**SOURCE DATA**
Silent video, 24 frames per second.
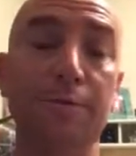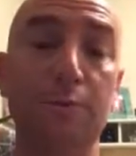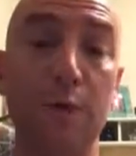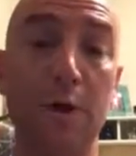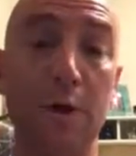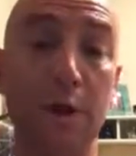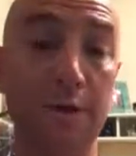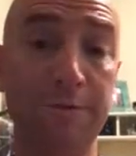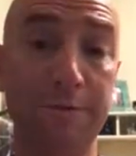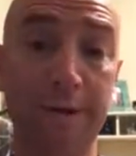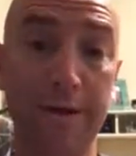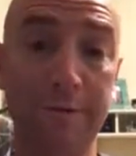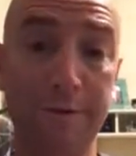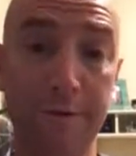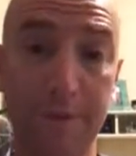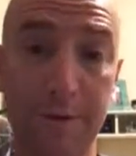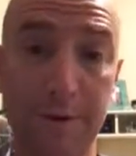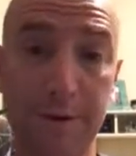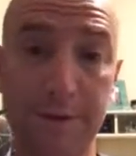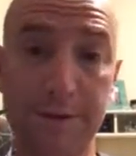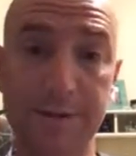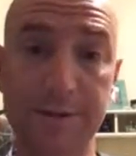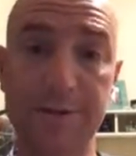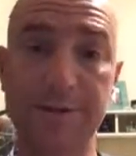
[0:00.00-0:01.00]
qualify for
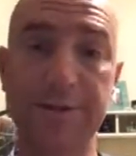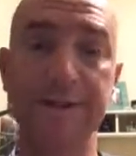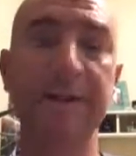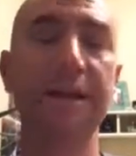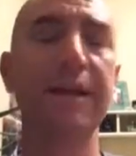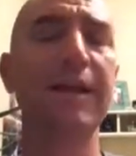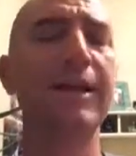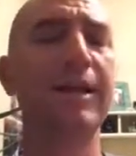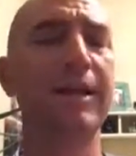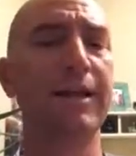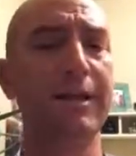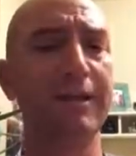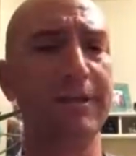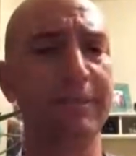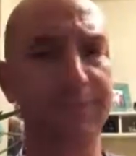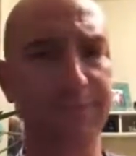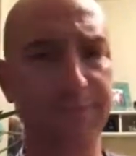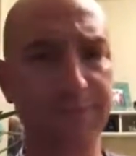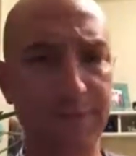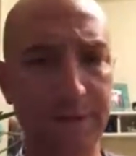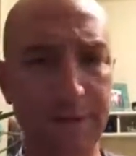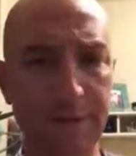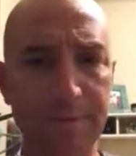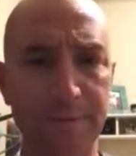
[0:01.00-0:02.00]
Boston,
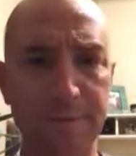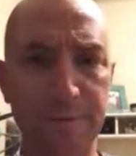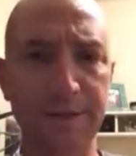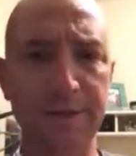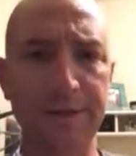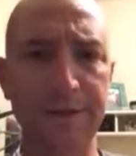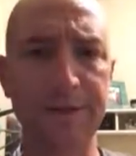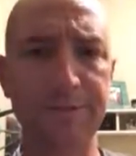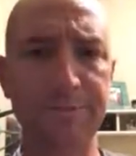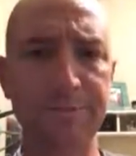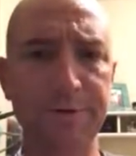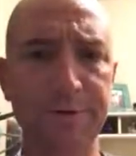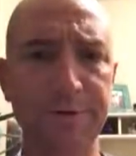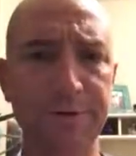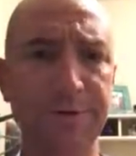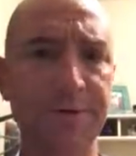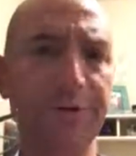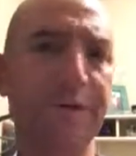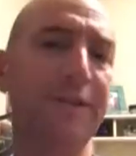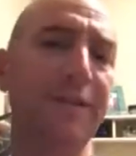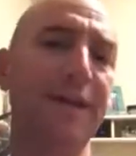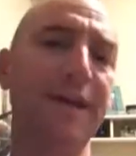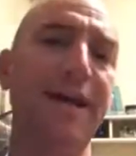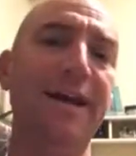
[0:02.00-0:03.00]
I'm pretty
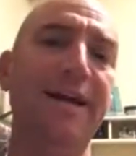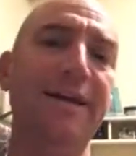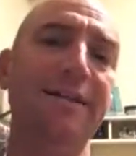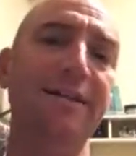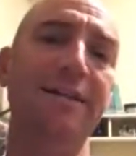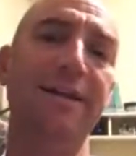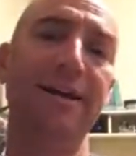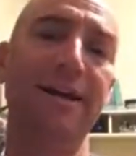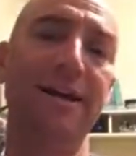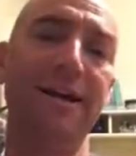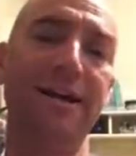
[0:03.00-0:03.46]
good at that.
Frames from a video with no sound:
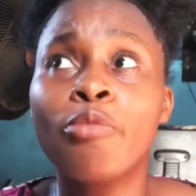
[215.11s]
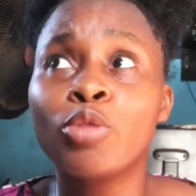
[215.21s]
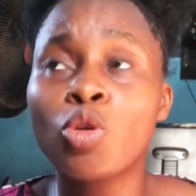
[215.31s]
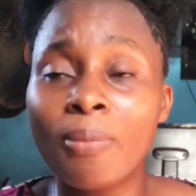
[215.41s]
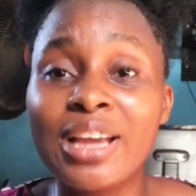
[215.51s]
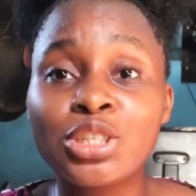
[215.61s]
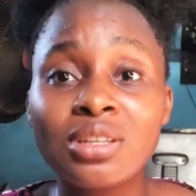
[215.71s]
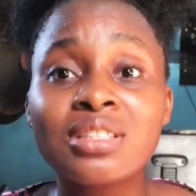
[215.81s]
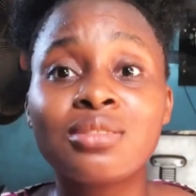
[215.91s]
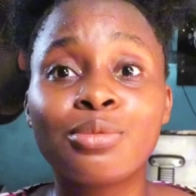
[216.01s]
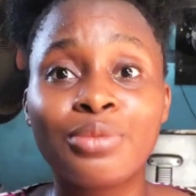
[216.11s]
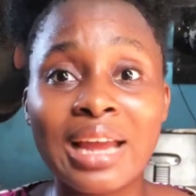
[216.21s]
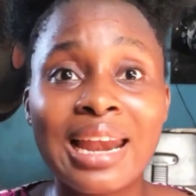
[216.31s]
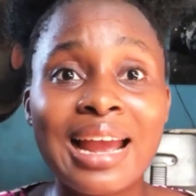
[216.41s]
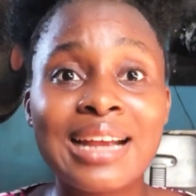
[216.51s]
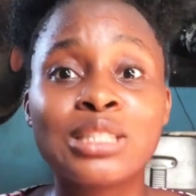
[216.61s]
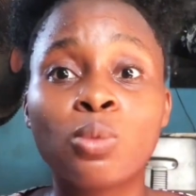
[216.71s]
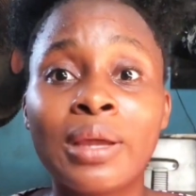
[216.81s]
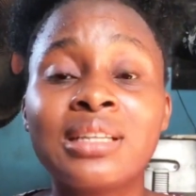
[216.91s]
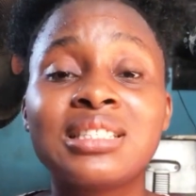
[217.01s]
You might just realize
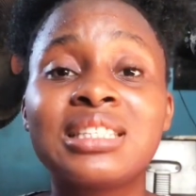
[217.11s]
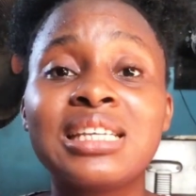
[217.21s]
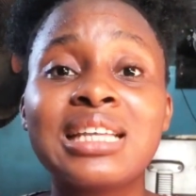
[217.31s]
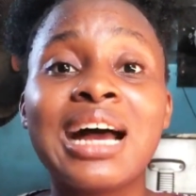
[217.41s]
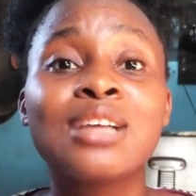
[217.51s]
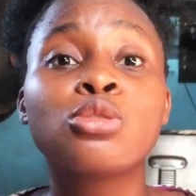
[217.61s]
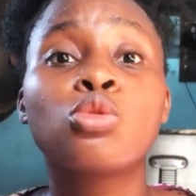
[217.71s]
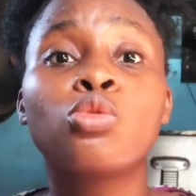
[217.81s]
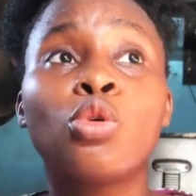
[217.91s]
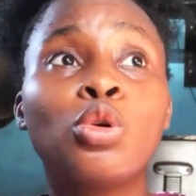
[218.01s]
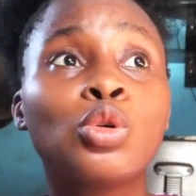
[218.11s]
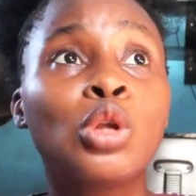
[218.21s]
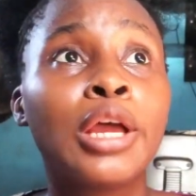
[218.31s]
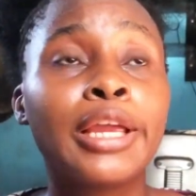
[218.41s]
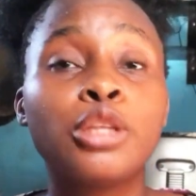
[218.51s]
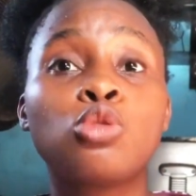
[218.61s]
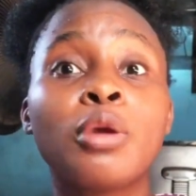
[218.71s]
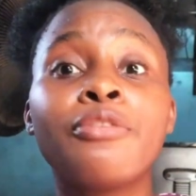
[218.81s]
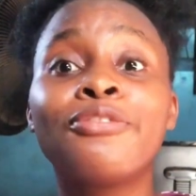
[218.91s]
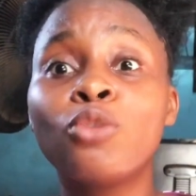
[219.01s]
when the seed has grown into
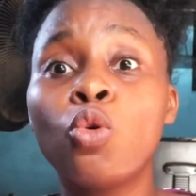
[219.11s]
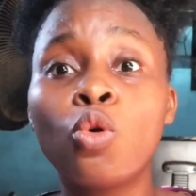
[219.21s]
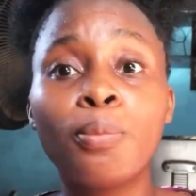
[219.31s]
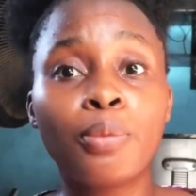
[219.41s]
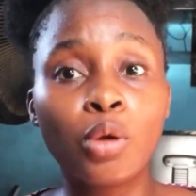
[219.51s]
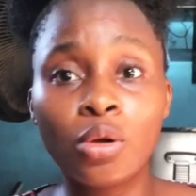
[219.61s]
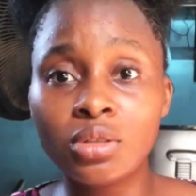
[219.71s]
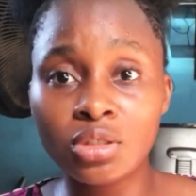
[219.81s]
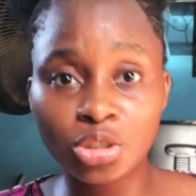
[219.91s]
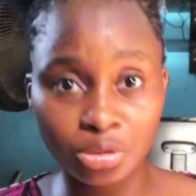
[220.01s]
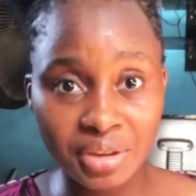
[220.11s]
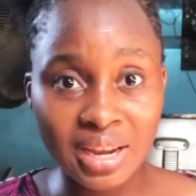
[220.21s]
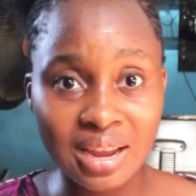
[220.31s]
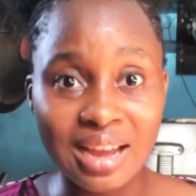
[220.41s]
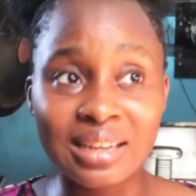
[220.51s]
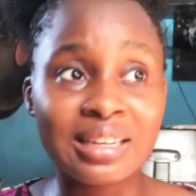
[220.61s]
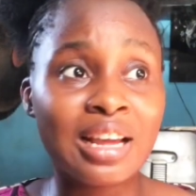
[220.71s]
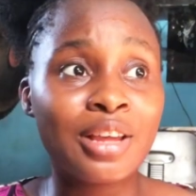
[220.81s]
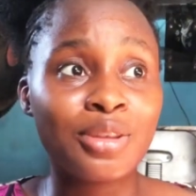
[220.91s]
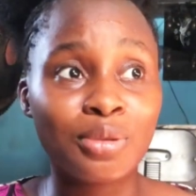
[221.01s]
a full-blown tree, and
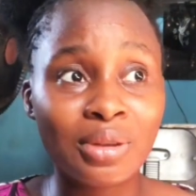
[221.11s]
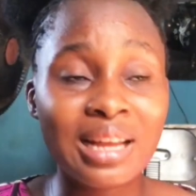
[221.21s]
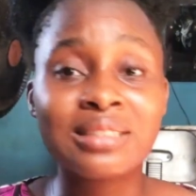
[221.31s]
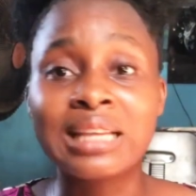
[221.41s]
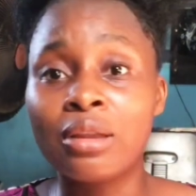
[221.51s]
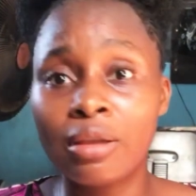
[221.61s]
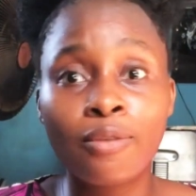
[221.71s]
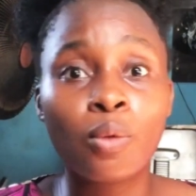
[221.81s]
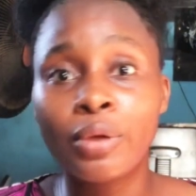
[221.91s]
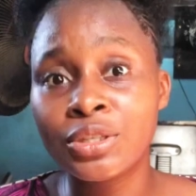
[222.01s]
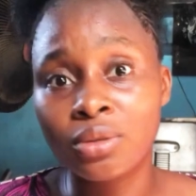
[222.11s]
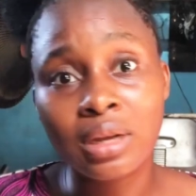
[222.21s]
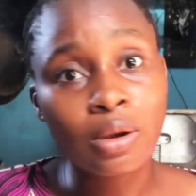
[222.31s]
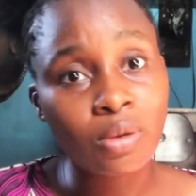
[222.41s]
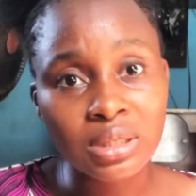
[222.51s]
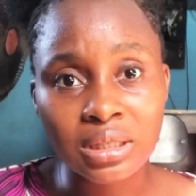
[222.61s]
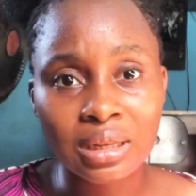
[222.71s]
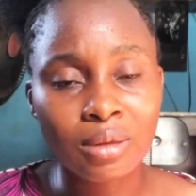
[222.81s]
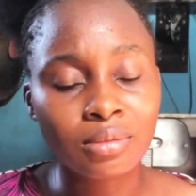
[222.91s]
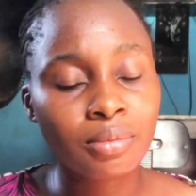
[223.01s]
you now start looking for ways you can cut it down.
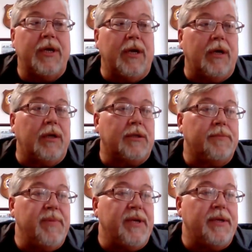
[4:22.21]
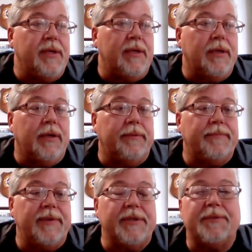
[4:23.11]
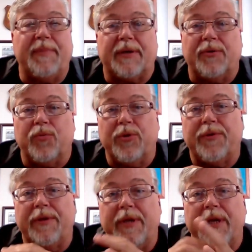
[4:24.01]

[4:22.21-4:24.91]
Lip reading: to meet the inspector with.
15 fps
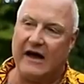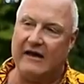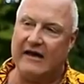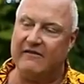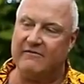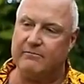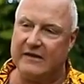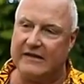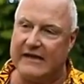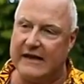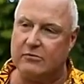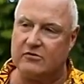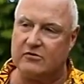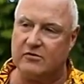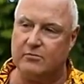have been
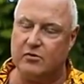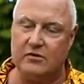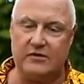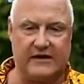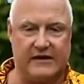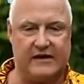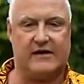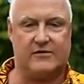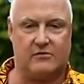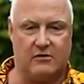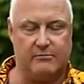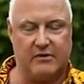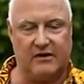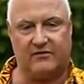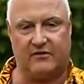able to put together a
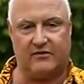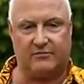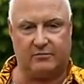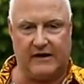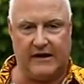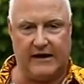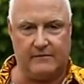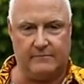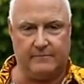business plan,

**TASK TO COMPLETE**
Only a number is wanted. How many lines of the entries above carry "video"?

**SOLUTION TO THIS EXERCISE**
2